MATERIALS PROVIDED -
◇ ◇ ◇ ◇

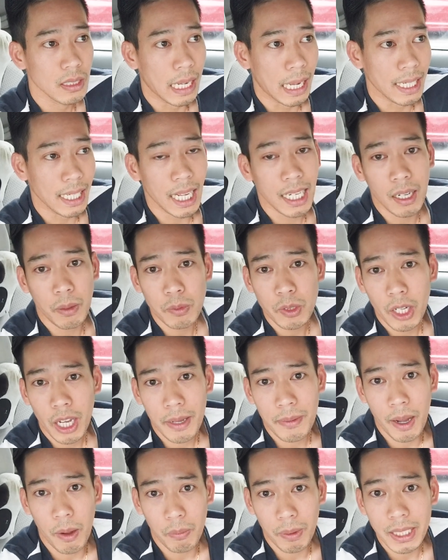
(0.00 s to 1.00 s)
anh anh không cho
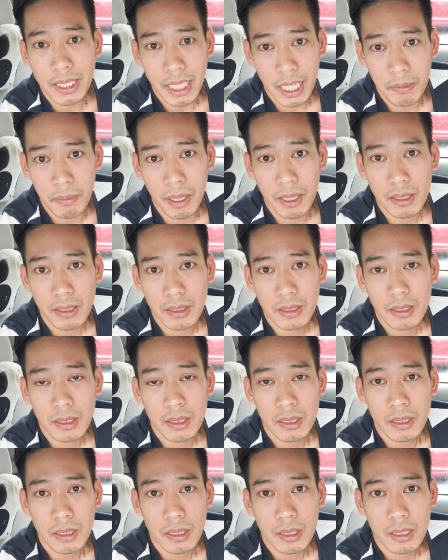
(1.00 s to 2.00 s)
em học lái xe mà
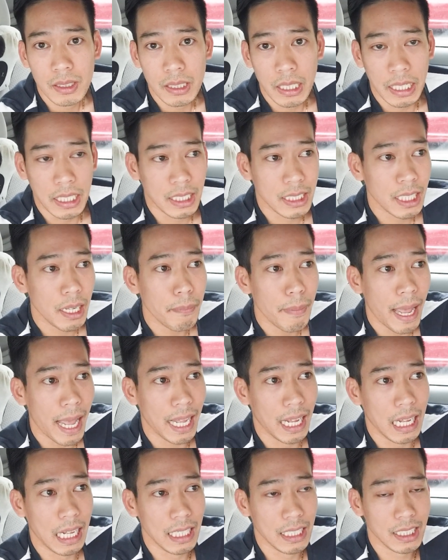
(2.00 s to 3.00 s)
thì cái
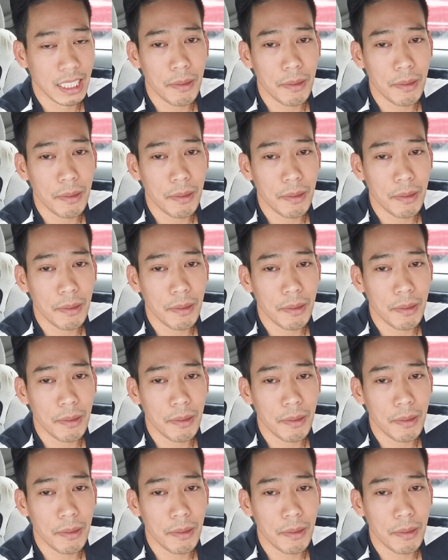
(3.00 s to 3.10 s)
bà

◇ ◇ ◇ ◇

TASK ITEM -
A word-for-word copy of all the data, without pictures, is the expected output.

EXERCISE RESULT -
(0.00 s to 1.00 s)
anh anh không cho
(1.00 s to 2.00 s)
em học lái xe mà
(2.00 s to 3.00 s)
thì cái
(3.00 s to 3.10 s)
bà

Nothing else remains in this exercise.